Radio has to achieve client engagement from the top, middle, and bottom rungs of the organizational ladder. The most painful part of the interview with Feinstein is when he talks about meeting Tim Westergren. It’s not that he’s star-struck – it’s that Tim listened, engaged, collaborated, and showed an honest interest in helping his business succeed.
The United commercial ends with the CEO “getting on a plane to go visit our oldest client who fired us this morning.” There is no reason why radio should find itself in a similar position. Radio’s corporate heads are bright, articulate spokespeople. But now more than ever, they need to be engaged with the clients, sponsors, and key businesses that are now faced with myriad decisions about marketing their products. They need to do more than make rah-rah speeches about radio’s reach, longevity, and tradition, and actually work with clients to understand their needs in a challenging economy, and provide commitments to create integrated solutions that sell cars, put butts in seats, and people in stores.
Pandora is essentially a one-dimensional product. It’s an audio stream. Broadcast radio has multiple assets and tools, from the database (which can target geographically, right down to favorite car brands) to podcasts to live and local personalities to on-site promotions that can all be connected to reap results for a guy like Feinstein.

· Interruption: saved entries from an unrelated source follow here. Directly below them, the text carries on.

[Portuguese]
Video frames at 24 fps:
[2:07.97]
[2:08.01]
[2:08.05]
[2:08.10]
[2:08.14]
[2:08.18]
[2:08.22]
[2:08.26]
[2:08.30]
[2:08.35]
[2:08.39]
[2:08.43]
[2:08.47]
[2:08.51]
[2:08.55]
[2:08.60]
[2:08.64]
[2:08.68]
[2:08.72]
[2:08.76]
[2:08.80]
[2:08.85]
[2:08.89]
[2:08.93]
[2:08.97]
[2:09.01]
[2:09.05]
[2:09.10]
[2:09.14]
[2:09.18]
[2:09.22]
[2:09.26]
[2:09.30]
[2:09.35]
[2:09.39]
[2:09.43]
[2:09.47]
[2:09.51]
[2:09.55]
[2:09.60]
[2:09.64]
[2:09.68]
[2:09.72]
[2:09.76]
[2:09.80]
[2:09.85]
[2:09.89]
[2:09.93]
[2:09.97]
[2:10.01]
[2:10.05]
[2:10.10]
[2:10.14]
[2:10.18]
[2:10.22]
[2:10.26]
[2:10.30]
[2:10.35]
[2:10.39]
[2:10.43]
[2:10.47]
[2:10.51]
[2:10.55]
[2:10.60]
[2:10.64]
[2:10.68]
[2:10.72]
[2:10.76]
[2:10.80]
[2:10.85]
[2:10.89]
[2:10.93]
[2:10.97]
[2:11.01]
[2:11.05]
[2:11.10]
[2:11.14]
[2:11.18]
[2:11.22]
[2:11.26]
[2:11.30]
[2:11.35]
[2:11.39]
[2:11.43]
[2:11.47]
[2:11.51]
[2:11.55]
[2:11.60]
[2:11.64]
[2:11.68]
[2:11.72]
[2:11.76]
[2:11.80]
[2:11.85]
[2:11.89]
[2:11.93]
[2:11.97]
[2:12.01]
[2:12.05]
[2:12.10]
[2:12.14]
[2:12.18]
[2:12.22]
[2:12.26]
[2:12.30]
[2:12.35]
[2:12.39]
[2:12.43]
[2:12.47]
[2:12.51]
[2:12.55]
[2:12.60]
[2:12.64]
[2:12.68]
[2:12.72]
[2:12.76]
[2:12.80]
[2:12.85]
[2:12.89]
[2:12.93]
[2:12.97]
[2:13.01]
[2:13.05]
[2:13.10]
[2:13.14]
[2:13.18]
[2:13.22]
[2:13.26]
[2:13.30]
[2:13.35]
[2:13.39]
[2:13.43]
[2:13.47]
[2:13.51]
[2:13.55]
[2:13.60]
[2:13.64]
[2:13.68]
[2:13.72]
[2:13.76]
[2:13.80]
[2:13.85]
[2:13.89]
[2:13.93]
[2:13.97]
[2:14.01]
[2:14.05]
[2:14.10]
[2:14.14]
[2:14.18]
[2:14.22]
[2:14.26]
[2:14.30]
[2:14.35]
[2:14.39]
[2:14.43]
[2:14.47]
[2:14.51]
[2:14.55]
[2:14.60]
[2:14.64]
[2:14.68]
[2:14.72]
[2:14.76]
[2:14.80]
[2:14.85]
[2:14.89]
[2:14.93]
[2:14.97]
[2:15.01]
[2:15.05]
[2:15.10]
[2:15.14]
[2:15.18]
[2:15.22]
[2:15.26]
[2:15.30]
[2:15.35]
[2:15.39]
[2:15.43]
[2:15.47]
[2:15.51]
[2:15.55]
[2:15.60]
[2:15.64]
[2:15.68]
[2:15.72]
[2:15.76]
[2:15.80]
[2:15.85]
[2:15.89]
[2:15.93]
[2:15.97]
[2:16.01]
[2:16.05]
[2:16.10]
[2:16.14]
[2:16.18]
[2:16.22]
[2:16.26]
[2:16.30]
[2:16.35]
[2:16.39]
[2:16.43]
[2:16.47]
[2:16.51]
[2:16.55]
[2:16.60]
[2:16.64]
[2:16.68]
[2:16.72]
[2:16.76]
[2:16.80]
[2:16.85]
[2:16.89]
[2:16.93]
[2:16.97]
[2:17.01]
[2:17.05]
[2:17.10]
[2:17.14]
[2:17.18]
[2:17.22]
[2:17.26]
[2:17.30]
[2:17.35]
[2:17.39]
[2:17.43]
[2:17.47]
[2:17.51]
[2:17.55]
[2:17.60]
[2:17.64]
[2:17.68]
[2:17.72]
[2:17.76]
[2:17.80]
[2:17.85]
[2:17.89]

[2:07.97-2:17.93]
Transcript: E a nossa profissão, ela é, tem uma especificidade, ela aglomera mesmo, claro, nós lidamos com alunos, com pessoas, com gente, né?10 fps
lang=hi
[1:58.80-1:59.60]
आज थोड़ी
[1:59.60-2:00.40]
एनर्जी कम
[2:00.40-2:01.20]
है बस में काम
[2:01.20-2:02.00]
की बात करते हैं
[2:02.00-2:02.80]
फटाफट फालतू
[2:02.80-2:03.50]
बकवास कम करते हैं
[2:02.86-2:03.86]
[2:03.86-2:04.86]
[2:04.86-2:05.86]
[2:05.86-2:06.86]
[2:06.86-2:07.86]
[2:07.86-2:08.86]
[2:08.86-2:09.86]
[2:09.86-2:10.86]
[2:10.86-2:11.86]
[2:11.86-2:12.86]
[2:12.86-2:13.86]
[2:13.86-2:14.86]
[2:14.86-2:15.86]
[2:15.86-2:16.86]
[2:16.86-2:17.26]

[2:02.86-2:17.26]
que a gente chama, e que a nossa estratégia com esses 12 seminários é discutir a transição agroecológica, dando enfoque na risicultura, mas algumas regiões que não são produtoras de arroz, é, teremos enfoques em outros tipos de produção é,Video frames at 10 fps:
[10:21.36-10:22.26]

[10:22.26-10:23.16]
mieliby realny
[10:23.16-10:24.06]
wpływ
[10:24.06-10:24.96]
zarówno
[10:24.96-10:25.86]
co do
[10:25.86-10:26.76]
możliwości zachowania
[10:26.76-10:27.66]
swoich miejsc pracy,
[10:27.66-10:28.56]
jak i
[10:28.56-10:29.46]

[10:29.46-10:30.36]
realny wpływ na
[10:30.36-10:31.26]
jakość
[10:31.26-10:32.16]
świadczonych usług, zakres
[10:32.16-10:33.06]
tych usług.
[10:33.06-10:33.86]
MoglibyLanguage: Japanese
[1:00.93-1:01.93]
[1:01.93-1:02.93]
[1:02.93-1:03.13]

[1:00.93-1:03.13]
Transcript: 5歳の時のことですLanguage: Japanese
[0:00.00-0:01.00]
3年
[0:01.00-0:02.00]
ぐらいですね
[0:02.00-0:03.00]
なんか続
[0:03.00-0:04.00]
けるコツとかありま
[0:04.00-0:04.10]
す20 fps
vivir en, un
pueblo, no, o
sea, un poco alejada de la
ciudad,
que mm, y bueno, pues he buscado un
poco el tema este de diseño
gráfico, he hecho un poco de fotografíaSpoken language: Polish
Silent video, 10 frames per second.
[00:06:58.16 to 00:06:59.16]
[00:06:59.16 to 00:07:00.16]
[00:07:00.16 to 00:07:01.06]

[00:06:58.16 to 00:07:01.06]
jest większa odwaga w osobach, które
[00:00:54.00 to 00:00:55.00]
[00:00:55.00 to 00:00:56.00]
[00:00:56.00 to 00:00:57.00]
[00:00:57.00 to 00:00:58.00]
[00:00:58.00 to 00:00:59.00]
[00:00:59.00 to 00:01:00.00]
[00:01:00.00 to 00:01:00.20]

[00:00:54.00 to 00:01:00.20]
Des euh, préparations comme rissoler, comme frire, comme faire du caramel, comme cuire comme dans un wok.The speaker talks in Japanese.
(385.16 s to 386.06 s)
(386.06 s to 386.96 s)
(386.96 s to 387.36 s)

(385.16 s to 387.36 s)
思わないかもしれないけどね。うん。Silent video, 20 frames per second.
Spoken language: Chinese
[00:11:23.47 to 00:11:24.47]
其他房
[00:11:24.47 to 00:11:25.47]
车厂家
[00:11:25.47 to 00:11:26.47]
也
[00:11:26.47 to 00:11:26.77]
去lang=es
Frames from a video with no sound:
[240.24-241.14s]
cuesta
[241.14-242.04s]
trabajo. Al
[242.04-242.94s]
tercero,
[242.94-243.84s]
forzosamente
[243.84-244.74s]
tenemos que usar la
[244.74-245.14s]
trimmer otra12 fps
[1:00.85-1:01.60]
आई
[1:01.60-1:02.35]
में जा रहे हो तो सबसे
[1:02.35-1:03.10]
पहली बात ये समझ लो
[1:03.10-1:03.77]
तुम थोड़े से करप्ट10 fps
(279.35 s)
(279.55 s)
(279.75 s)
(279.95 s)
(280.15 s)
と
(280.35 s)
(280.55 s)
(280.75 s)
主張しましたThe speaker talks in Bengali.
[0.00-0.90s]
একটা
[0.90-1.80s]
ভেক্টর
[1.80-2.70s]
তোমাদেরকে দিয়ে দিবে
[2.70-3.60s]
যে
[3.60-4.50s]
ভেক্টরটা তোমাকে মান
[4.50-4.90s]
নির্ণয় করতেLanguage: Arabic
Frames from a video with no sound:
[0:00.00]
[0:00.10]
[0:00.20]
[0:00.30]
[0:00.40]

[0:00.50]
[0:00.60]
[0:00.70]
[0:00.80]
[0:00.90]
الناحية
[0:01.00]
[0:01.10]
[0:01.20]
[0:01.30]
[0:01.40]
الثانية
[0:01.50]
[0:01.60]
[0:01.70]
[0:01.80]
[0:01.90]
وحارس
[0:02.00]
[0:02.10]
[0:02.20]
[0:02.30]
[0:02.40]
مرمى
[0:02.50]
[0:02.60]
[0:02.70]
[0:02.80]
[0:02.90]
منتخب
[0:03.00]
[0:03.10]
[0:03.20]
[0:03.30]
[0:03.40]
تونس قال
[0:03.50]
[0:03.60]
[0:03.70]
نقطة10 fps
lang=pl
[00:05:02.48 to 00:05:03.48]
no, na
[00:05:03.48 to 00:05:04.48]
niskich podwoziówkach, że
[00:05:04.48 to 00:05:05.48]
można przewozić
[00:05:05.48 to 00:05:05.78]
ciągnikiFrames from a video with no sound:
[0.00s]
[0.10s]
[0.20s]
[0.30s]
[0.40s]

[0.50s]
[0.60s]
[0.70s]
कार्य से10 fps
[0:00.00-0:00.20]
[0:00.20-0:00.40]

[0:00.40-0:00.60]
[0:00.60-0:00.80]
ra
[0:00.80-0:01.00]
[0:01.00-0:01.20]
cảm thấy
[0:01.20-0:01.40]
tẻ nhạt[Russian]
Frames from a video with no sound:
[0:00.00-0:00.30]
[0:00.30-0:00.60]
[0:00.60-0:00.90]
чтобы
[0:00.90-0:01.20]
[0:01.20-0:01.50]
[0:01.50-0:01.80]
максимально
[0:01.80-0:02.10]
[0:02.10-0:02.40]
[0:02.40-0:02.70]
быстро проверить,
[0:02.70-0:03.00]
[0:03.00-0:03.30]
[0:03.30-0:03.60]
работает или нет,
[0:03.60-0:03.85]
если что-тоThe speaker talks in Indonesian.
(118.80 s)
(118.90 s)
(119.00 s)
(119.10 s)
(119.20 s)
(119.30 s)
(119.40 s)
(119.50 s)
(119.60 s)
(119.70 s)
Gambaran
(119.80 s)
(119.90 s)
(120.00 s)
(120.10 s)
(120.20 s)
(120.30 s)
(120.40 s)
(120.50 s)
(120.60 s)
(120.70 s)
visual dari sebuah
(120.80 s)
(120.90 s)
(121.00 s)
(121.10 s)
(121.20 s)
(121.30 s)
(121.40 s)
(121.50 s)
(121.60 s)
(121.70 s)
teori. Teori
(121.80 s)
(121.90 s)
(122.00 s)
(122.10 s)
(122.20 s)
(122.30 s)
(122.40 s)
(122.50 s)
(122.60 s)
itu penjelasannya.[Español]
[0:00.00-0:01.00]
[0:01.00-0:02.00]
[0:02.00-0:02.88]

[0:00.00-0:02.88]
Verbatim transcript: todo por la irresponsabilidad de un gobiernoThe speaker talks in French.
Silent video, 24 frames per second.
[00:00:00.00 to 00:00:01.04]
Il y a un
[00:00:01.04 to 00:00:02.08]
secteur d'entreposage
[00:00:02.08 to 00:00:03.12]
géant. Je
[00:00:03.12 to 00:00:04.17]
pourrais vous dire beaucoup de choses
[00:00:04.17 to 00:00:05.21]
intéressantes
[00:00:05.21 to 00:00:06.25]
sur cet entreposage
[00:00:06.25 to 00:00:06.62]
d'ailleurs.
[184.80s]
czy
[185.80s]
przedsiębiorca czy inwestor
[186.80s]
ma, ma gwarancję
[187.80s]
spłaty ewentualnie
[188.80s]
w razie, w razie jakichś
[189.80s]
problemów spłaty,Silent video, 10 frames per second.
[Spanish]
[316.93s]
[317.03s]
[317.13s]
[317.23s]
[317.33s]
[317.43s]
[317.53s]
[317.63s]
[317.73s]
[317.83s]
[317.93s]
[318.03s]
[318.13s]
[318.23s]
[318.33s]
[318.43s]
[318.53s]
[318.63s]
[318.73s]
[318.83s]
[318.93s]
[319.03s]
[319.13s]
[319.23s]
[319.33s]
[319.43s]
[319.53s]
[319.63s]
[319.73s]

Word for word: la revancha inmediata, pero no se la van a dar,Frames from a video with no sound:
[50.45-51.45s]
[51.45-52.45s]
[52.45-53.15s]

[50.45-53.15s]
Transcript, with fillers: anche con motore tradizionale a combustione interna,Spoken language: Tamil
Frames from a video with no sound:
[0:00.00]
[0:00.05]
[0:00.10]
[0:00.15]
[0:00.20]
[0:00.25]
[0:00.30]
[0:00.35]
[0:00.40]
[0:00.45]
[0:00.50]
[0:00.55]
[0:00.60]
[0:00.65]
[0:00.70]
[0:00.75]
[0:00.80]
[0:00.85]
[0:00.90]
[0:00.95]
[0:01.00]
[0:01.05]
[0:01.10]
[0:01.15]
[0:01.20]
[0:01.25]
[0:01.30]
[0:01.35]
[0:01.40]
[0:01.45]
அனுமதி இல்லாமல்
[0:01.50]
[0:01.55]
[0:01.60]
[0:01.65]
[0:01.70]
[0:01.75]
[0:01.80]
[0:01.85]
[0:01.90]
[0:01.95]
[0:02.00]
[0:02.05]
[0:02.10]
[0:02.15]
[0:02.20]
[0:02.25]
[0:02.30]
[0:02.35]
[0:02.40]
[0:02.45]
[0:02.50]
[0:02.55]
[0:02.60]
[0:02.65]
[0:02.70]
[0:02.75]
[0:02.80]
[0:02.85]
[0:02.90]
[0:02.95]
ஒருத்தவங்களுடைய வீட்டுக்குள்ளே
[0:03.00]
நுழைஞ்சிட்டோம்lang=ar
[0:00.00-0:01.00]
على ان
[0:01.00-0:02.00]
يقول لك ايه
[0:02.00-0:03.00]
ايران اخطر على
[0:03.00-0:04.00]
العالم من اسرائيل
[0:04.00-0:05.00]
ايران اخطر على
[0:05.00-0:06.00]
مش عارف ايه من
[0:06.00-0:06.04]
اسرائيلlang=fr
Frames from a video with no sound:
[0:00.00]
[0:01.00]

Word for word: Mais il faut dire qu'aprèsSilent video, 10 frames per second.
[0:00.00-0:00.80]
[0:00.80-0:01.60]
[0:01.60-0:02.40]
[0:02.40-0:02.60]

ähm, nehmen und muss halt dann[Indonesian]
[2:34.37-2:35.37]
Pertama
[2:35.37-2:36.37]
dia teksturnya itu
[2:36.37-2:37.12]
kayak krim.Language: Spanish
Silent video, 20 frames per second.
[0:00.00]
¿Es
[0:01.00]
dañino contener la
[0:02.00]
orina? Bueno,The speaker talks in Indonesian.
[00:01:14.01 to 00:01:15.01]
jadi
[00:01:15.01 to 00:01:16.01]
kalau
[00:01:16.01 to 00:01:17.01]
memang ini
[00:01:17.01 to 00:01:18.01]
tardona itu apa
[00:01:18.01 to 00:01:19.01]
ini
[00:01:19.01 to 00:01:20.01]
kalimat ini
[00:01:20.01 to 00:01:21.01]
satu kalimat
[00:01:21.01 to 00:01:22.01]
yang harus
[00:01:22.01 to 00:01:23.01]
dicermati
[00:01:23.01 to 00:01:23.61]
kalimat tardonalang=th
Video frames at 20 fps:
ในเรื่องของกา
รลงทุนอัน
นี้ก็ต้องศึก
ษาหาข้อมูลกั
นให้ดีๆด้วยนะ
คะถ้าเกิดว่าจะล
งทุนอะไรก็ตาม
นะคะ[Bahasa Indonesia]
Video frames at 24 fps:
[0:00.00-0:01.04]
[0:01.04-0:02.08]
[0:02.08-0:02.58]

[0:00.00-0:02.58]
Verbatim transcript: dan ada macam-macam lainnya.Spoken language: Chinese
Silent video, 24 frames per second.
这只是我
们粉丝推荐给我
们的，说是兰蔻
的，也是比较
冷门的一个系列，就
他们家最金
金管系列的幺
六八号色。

Do radio’s major local personalities truly know local clients, go out on sales calls, and have presence at the agencies? They are human resources that Pandora cannot match, but too many DJs continue to work within job descriptions that were devised in the ‘60s. The role of the personality needs to be redefined to derive marketing benefits that can bring value to key local and national clients.
And finally, are radio AEs relying on email, texts, rankers, and rates at the exclusion of creating client engagement and collaboration? Are “solutions” defined as bonus spots, tossing in the lame low-rated FM station in the cluster, or offering a live read or remote? Do these tactics solve client problems or are they Ginsu knife add-ons that only cheapen the brand? (“But wait – there’s more!””
Feinstein’s (pictured) comments about his experiences with radio reps should cause every LSM, GSM, DOS, and CEO reading this to re-think how local sales reps are interfacing with clients and providing service and solutions.
Radio cannot control Pandora and its mission. But radio can take a critical assessment of its own approach and take some lessons from Pandora, as well as the myriad other competitors like Groupon and Google that are focusing on the local sales environment. They are offering something that’s not only bright and shiny, but is in-sync with what local advertisers want.
Yet, too many radio stations are utilizing 1980’s sales techniques and tactics – too focused on ratings, cost-efficiency, market share, and yes, making the false assumptions that radio will always own a share of the ad budget, and that the competition is the cluster across the street.
Forget about the propaganda you hear at radio conventions and read in the trades. Pandora is a major competitor. So is Groupon, Living Social, Google, Facebook, local cable television, newspapers, and others.
But all of these digital innovations and media have their strengths and weaknesses. And radio does, too. It’s time to stop being defensive about Pandora (just like how the industry played it with satellite radio). It’s time to create a coherent, collaborative, and contemporary sales marketing approach that fits a client’s needs in 2012, not 1990. It’s time to stop arguing about whether Pandora is “radio.”
You can call Pandora whatever you want. I call them an opportunity to step up, take a critical look in the mirror, focus on our CX, and strap it on. Because if we don’t, we’re going to hear from a lot more William Feinsteins.